Graphene- One Carbon Thick

This carbon flatland is one wonder material. Graphene is a two-dimensional sheet of crystalline carbon just one atom thick; it is the 'mother' of all carbon-based structures: the graphite in pencils, carbon nanotubes and even buckminsterfullerene. The behaviour of electrons in the honey comb lattice as massless Dirac fermions gives graphene its unique properties. One signature effect of graphene is its distinct Hall effect, in the original Hall effect, an electric current (in the presence of a transverse magnetic field) causes a decrease in potential perpendicular to both the current and magnetic field. Near absolute zero, the Hall resistivity (ratio of decrease in potential to current flowing) in a 2-D electron gas becomes discrete (or quantised), taking integer values h/ne^2. But in graphene, a Berry phase means that the Hall resistivity is only quantised as odd integers (π), hence if you spin the wave-function of the Dirac fermions in graphene (about a circle), there is no symmetry and the state ends up in a different phase then what it began with. Moreover, the quantum Hall effect in graphene can occur at room temp. and can distinguish between layers (due to cyclotron energy of electrons). Graphene could give insight into relativistic effects on the bench-top, since the velocity of light for Dirac fermions is 300 times less in graphene, it should have a larger value for its fine structure constant (around 2). Zitterbewegung (the jerky motion that arises when its impossible to locate the wave function of a relativistic particle) is yet another frontier for graphene, the path of a relativistic electron jitters when it interacts with a positron. This type of motion occurs too quickly to be observed directly in materials like solids but when Dirac fermions are restricted to graphene sheets, they can be interpreted as mixing of states.
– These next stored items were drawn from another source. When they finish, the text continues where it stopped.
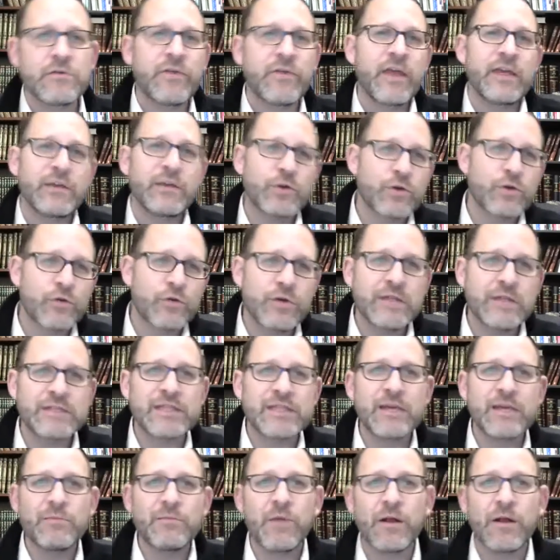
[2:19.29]
They increase,
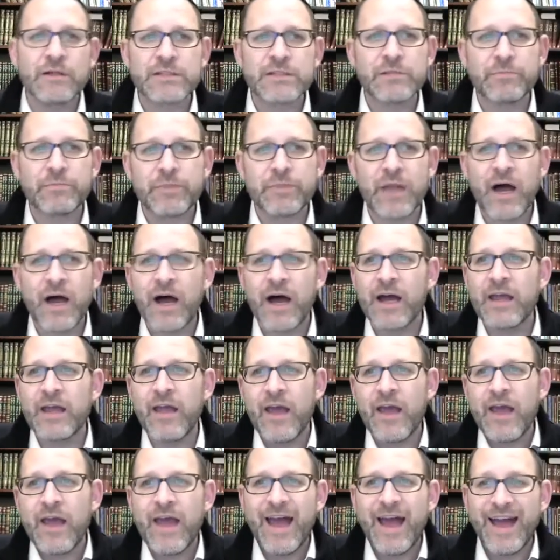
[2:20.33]
they multiply,
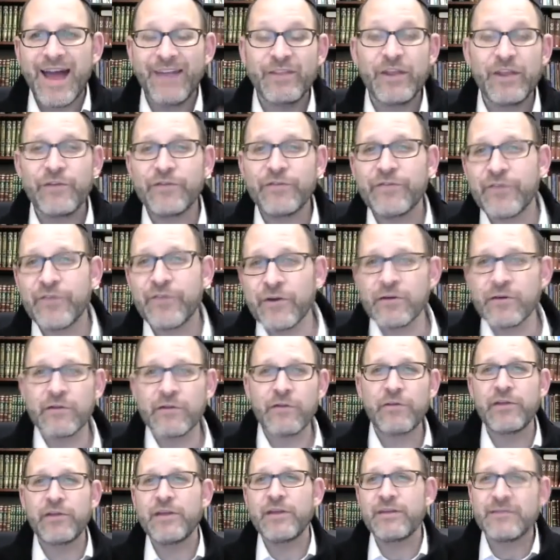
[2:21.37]
and they
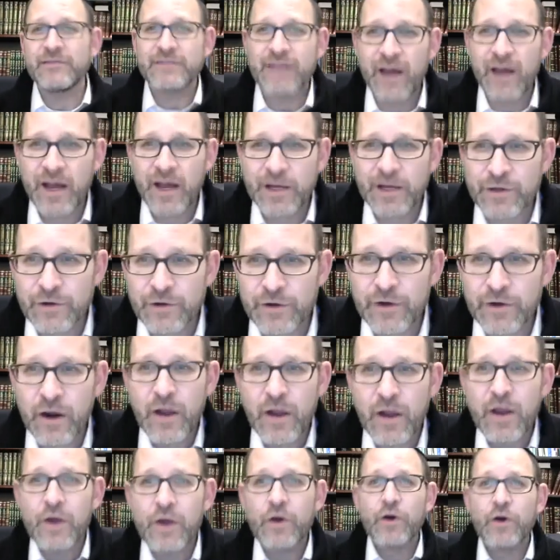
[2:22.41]
fill the entire
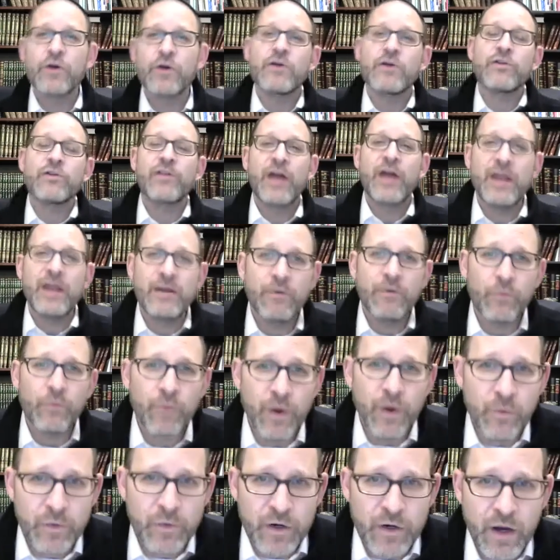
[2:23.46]
earth. And
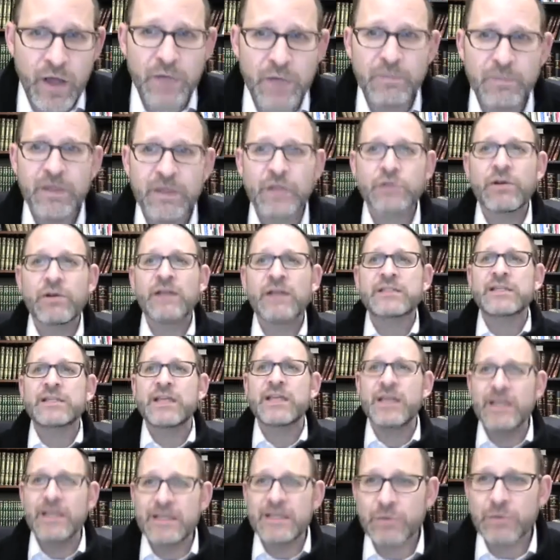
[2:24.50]
what we're going to be
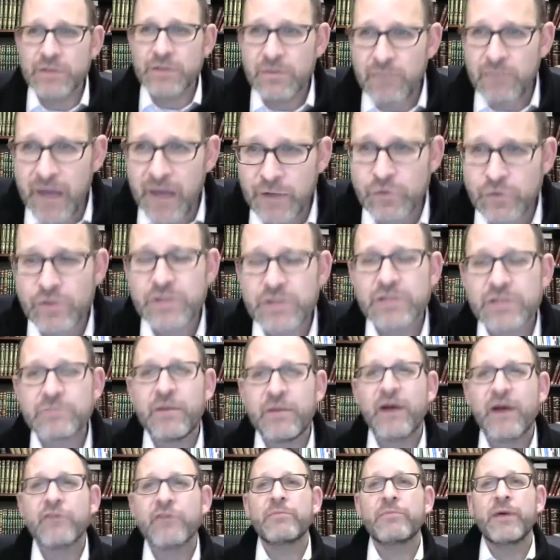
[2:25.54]
addressing is what the Medrash is
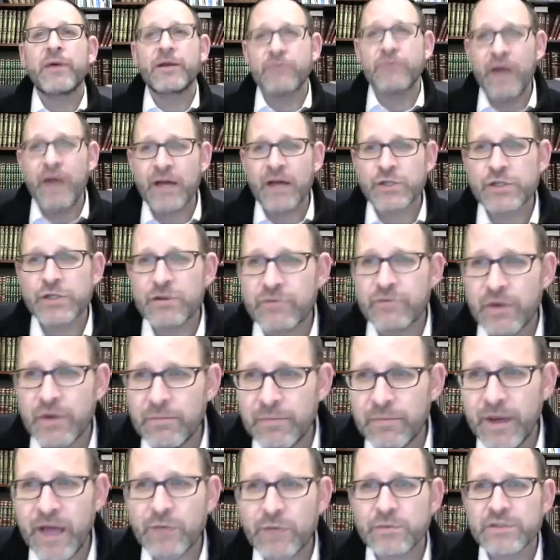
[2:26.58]
bothered by, Rashi, the
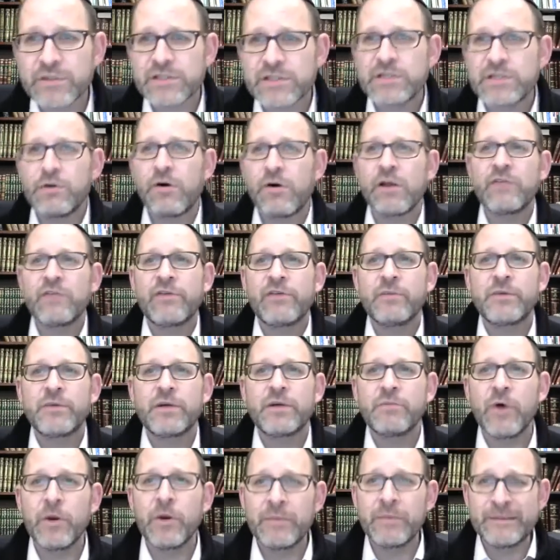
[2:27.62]
Ramban. We'll see all of them in a
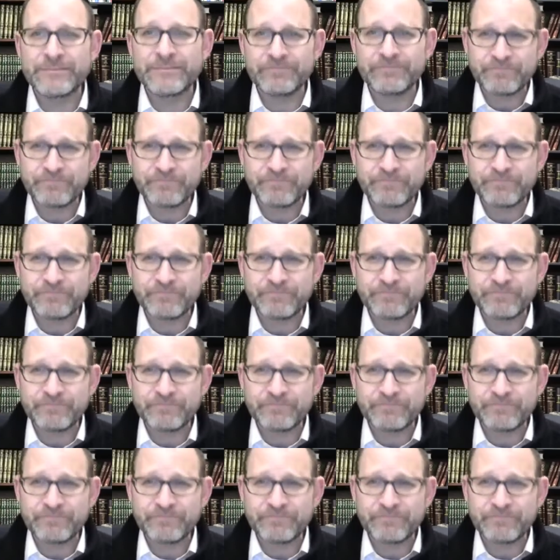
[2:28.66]
moment.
The Klein paradox in QED is when a potential barrier allows relativistic particles to move through freely, yet the probability that an electron tunnels through decreases at an exponential rate with the height of the barrier. Paradoxical enough, the probability for relativistic particles increases with barrier height (since a potential barrier that acts to repel electrons will also attract positrons). Chiral symmetry breaking may also be illuminated by graphene; in graphene the right and left-handed fermions behave the same unlike neutrinos which are strictly left-handed. But graphene is too conductive and to lower its conductivity we can take advantage of carbon's adaptability. In diamonds, each carbon is bound to four others (involving all electrons) in contrast to graphene, where one electron is left over (making it a good conductor). The most basic way of achieving this is to add a hydrogen (just like conversion of ethane to ethane) to make graphene into graphane. The σ-electrons that bind carbon atoms in graphene make a band structure with an energy gap between the final occupied and vacant states. But the delocalised π-electrons cause fully occupied and vacant bands to touch one another. In graphane, the π-electrons are strongly attached to hydrogen atoms, making an energy gap between the lowest vacant band and the highest occupied band. Bizarrely, annealing causes the hydrogen to disperse leaving the graphene backbone whole.